Tiger’s Australian division incurred an annual loss to 31 March of SGD$7.1m (A$5.4m), up from last year’s S$0.6m. ”That was primarily due to the weather events that we saw in Australia from December through February. We anticipate the weather events in Australia will cost us around [S]$15m of profitability,” Tiger Airways group chief executive Tony Davis explained Thursday night when announcing the group’s total pre-tax profit nearly tripled to S$57m from last year’s S$19.9m. ”Our profits in Australia are generally derided in the December, January peak season.”


As a result of the loss, Tiger will not bring its Australian division’s fleet from 9 to 11 as planned. The two aircraft meant for the region, including one that arrived in the country last month, will be deployed on intra-Asian routes, along with seven others, boosting the group’s total fleet size to 35.


Instead of growth, Davis says Tiger is “maintaining seat capacity in Australia flat on last year, so the planned increased in capacity will now not occur in Australia and the Australian business will focus its actives on profitably flying than achieving growth in this current year.”
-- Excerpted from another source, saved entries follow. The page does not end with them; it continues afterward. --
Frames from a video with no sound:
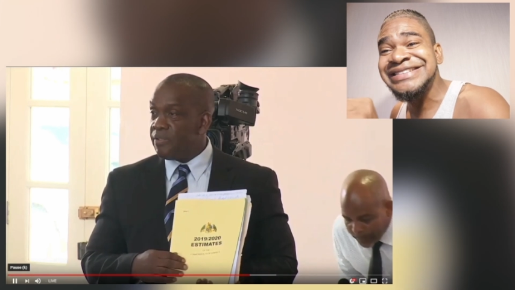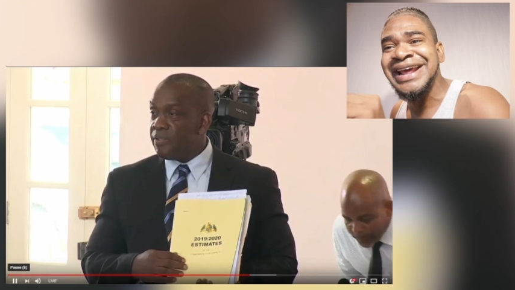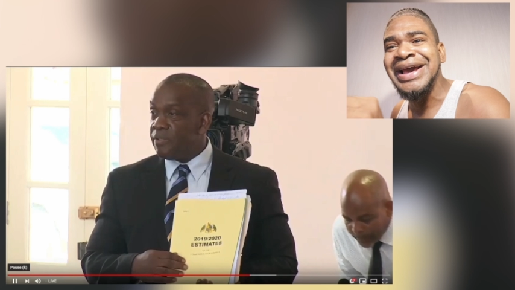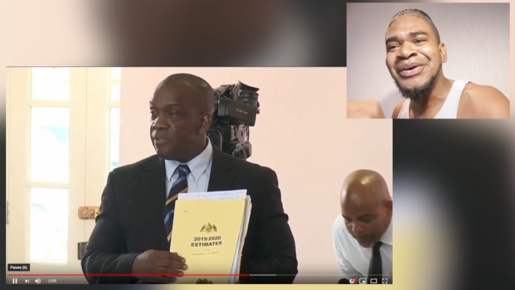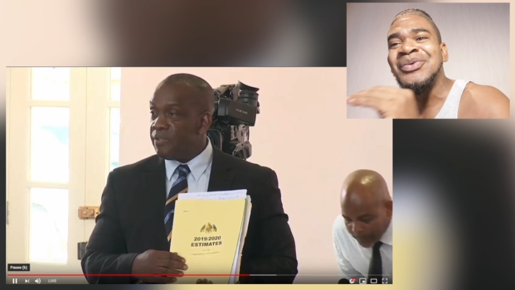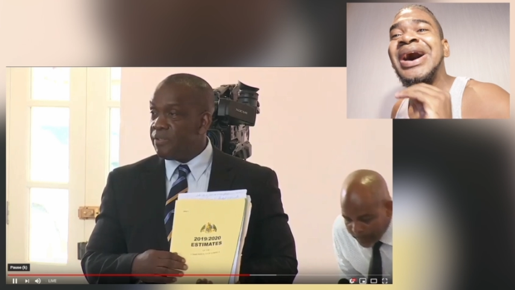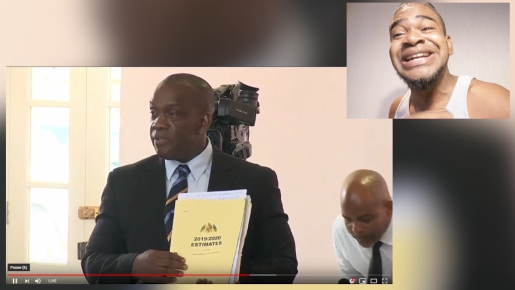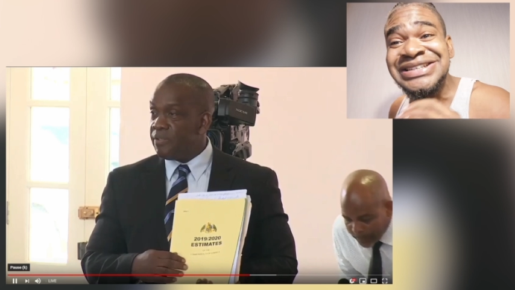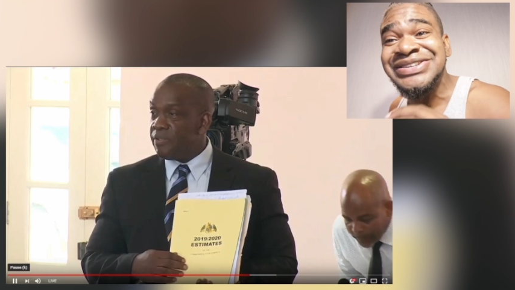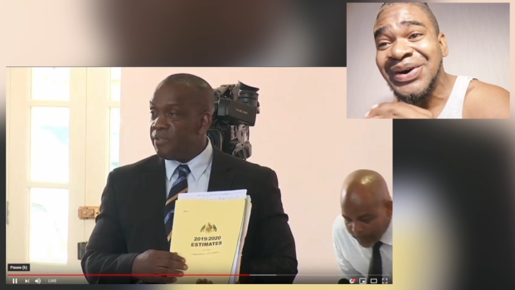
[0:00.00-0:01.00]

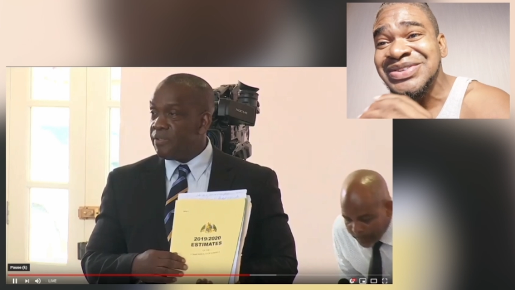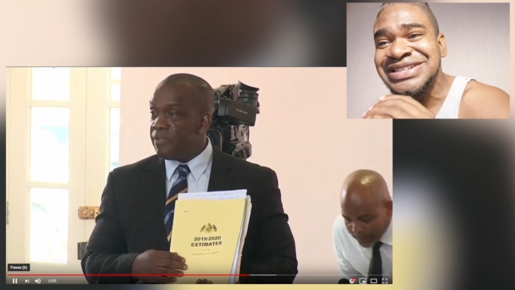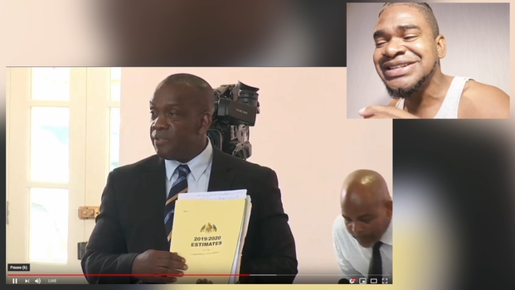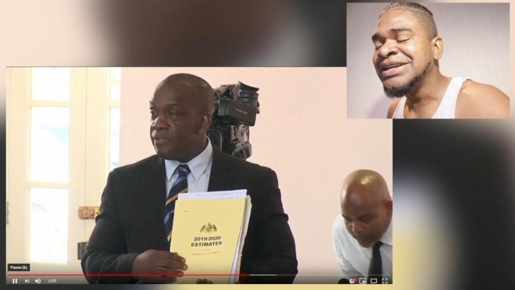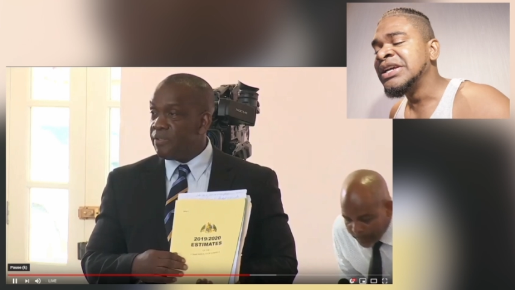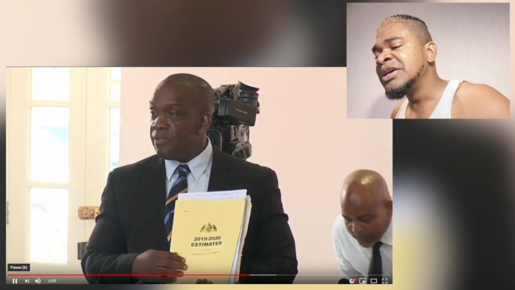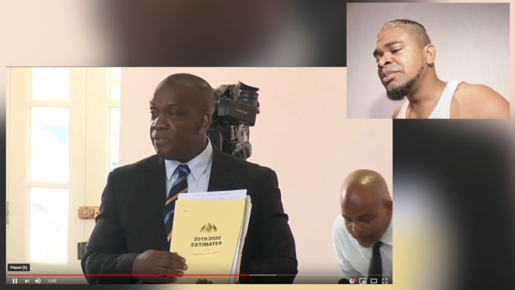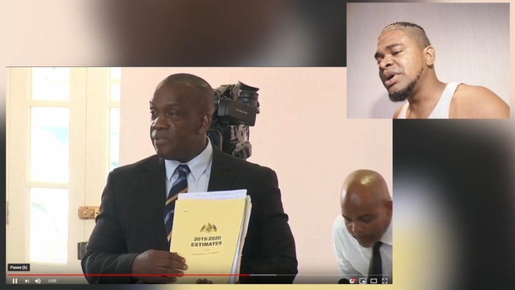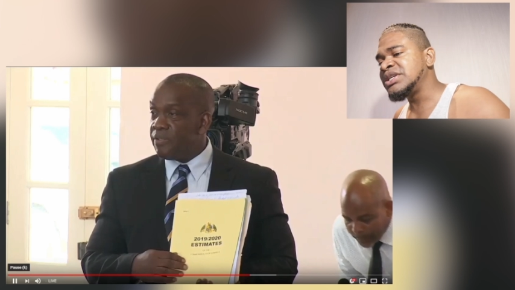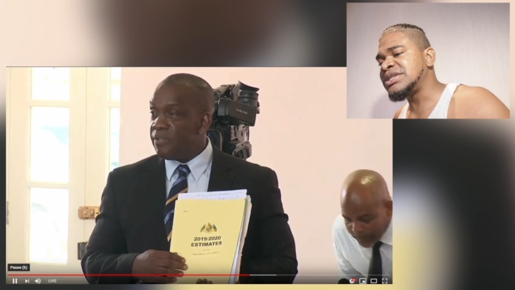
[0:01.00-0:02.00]
Speaker 1: 1,000.
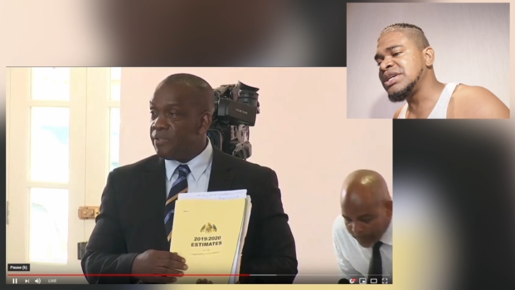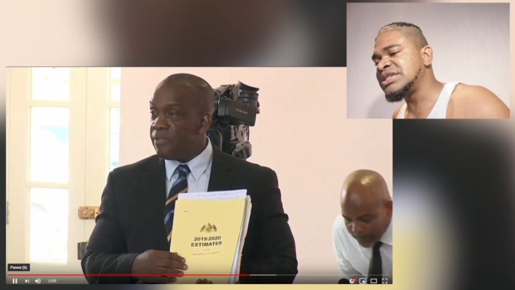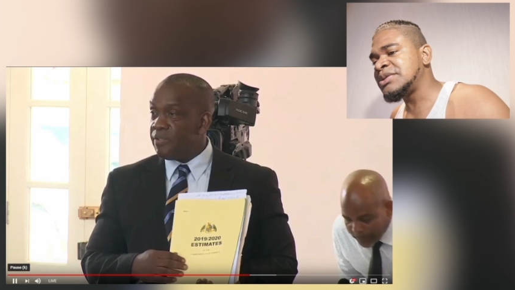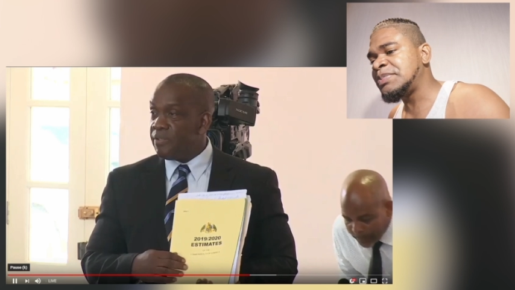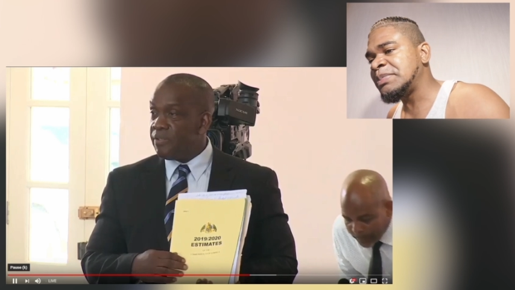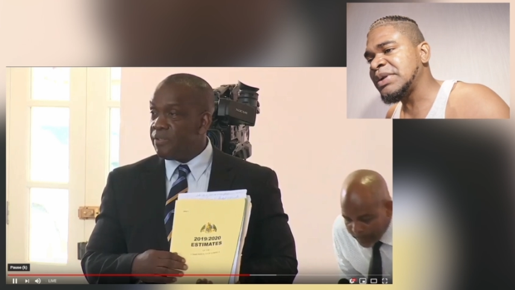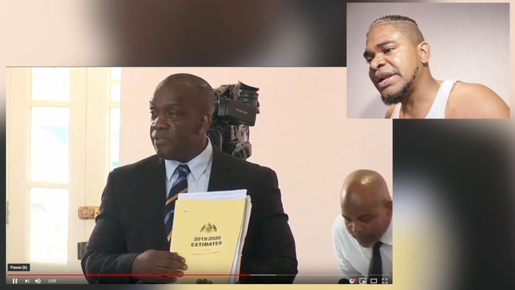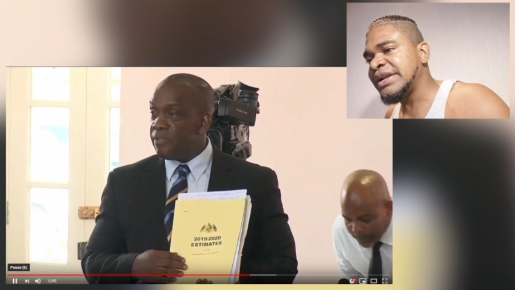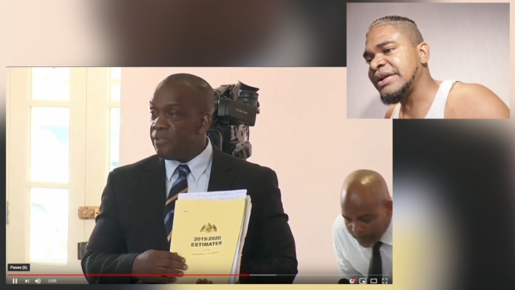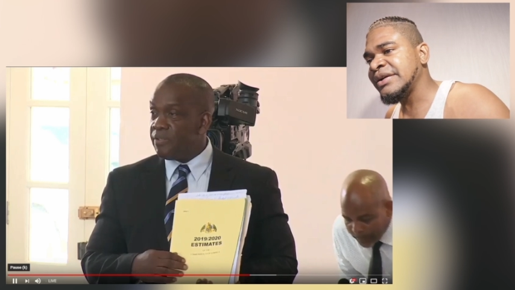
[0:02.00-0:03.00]
But you see, the people are
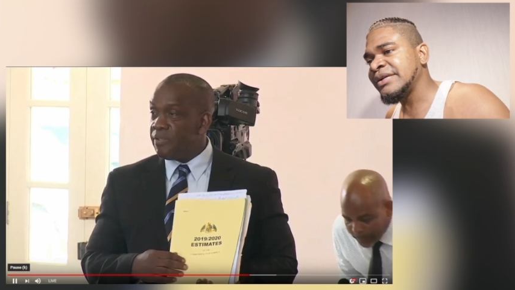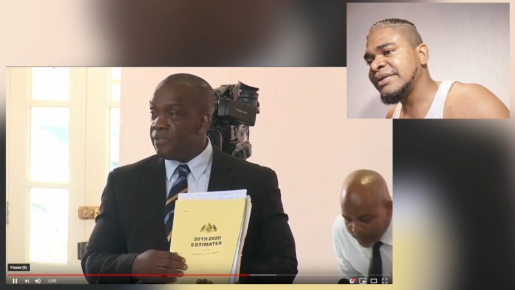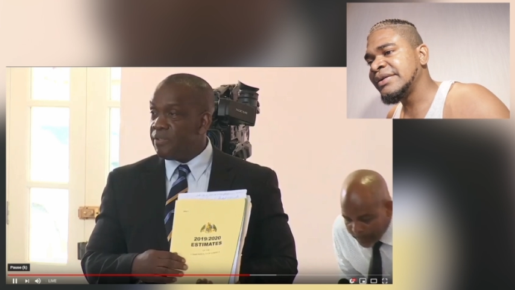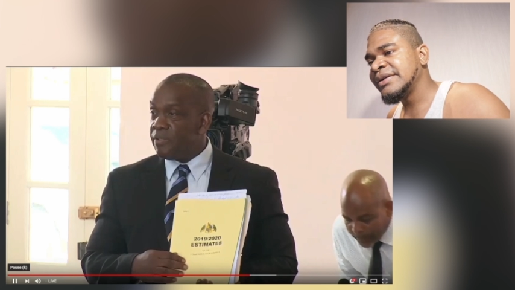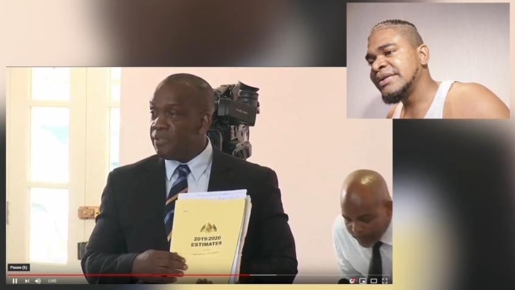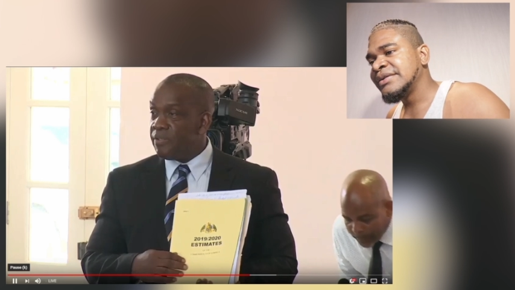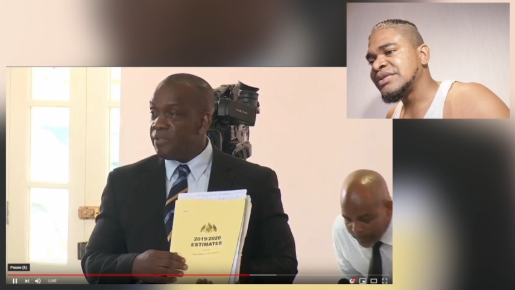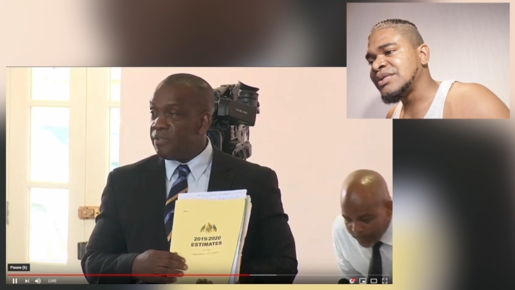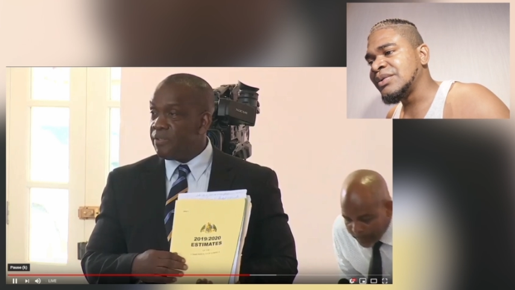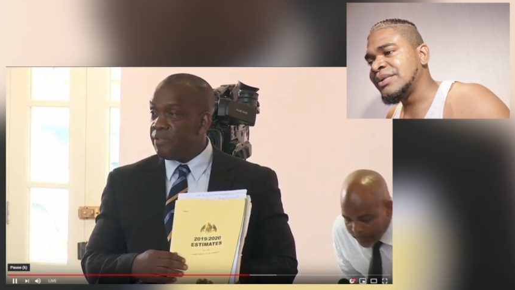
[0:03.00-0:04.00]
there.
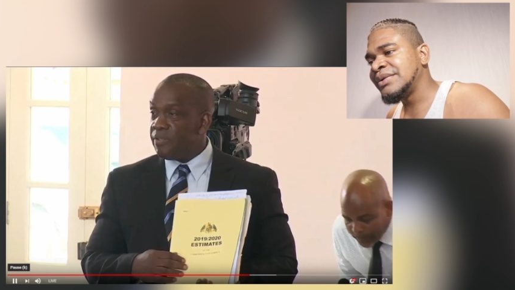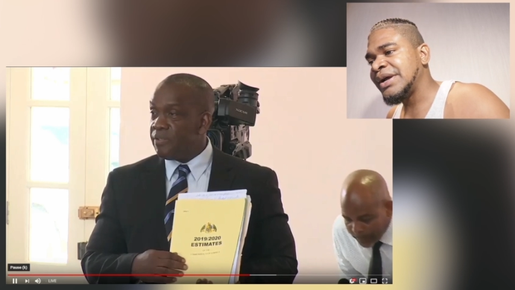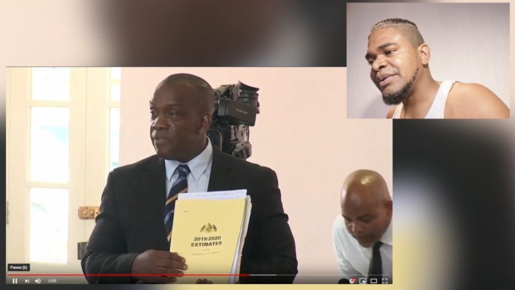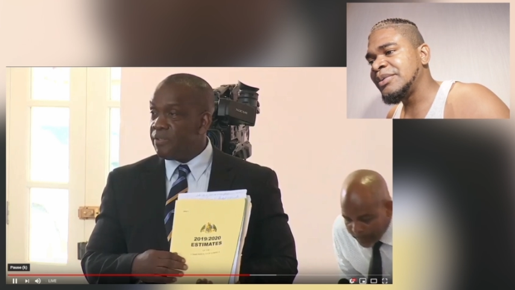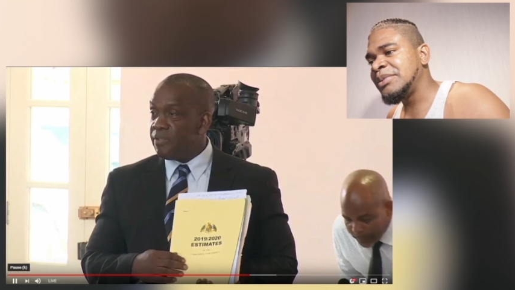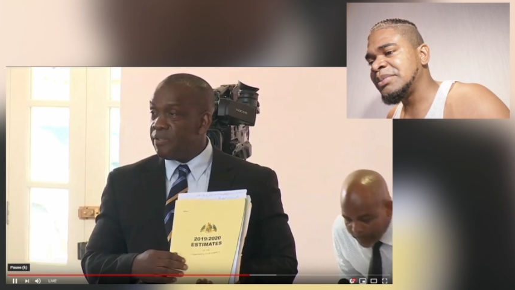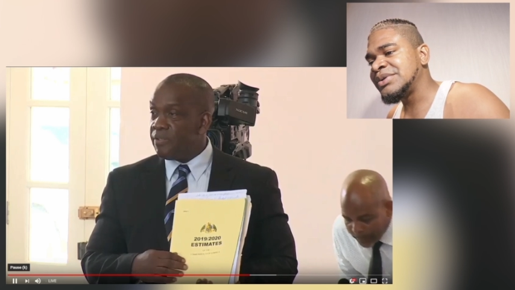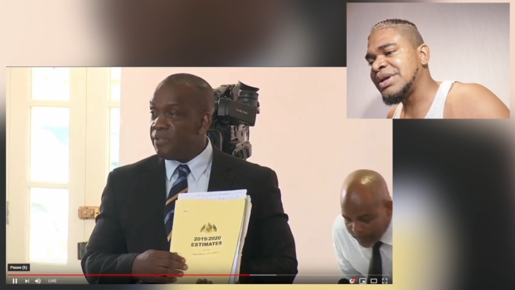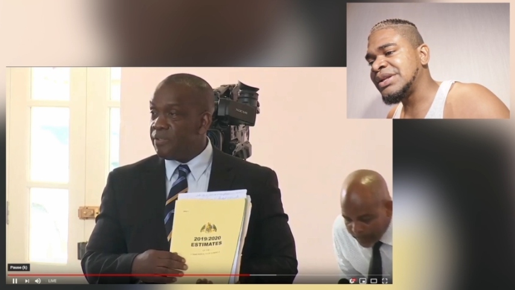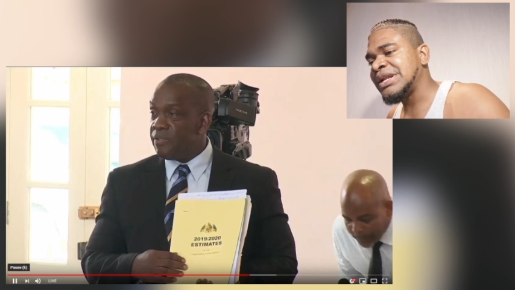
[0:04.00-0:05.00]
So I wouldn't be able to
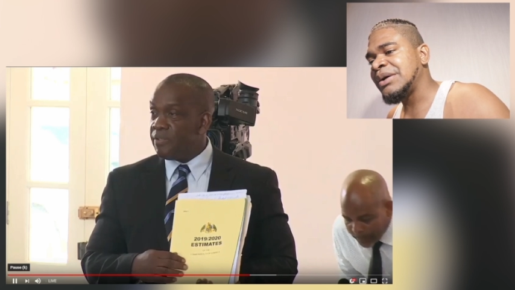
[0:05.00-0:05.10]
get it. I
But the two do not add up. If Davis’s statement is correct of the natural disasters costing Tiger S$15m of profitability, had the disasters not occurred Tiger would be in the black and should expect to do so again this year and thus could grow. (That’s provided Tiger assumes the natural disasters were a one-off series. If not and the airline can predict another natural disaster, it could surely make more money in insurance and aiding governments than in flying.)


Growth would be important as Virgin Australia relinquishes leisure market share in favour of the corporate market. Jetstar is already moving to take advantage that, planning for approximately 20% growth. When Qantas announced its low-cost subsidiary would lease 10 additional Airbus A320 aircraft, chief executive Alan Joyce remarked: “We see great opportunities for Jetstar, particularly in the domestic market as our competition changes their focus..It is an opportunity Jetstar is seizing.”
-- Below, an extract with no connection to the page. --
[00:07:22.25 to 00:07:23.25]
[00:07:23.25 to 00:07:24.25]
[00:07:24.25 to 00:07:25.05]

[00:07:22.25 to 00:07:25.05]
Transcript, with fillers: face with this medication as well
If Davis’s statement is not correct and Tiger is forecasting the same downturn Virgin Australia is, then Tiger is not being forthcoming and, possibly worse, hiding behind a natural disaster.
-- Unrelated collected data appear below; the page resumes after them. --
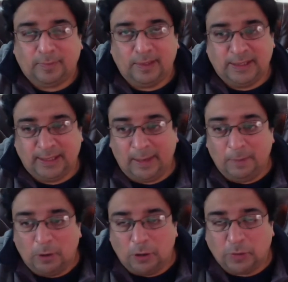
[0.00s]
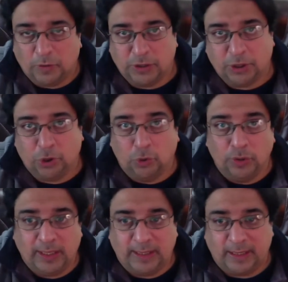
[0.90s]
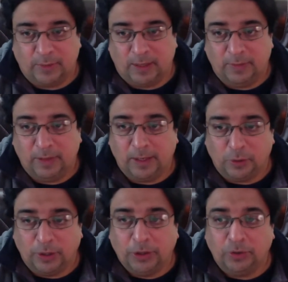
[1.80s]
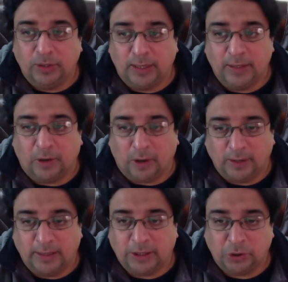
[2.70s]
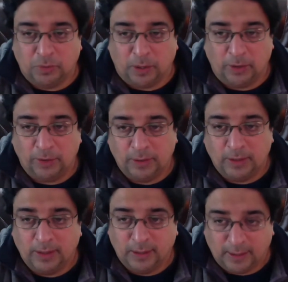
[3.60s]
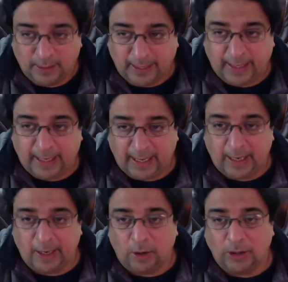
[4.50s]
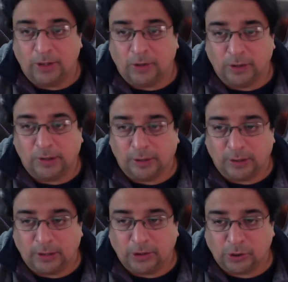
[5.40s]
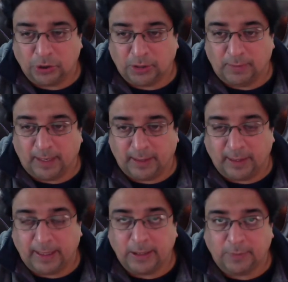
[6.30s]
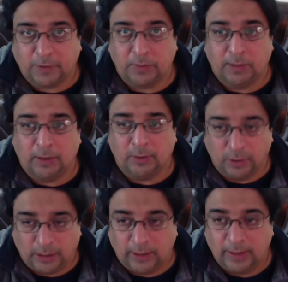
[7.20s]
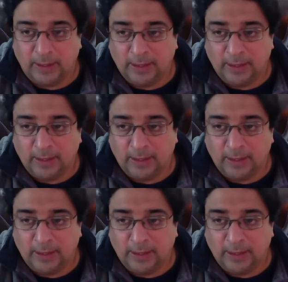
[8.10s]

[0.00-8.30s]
Same goes for the stories as well. We are going to learn all this tomorrow. Hey, hold on. Social marketing is for tomorrow. Hold on.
Another possibility is the carrier uncertainty over the outcome of its show cause notice with the Civil Aviation Safety Authority. Until CASA reaches a decision Tiger is unable to grow its operation here, according to sources familiar with the matter.


Although Tiger Airways may be derided with some media outlets electing not to report on the carrier, it is a major transport provider in Australia and requires scrutiny of no lesser level than that afforded to established carriers.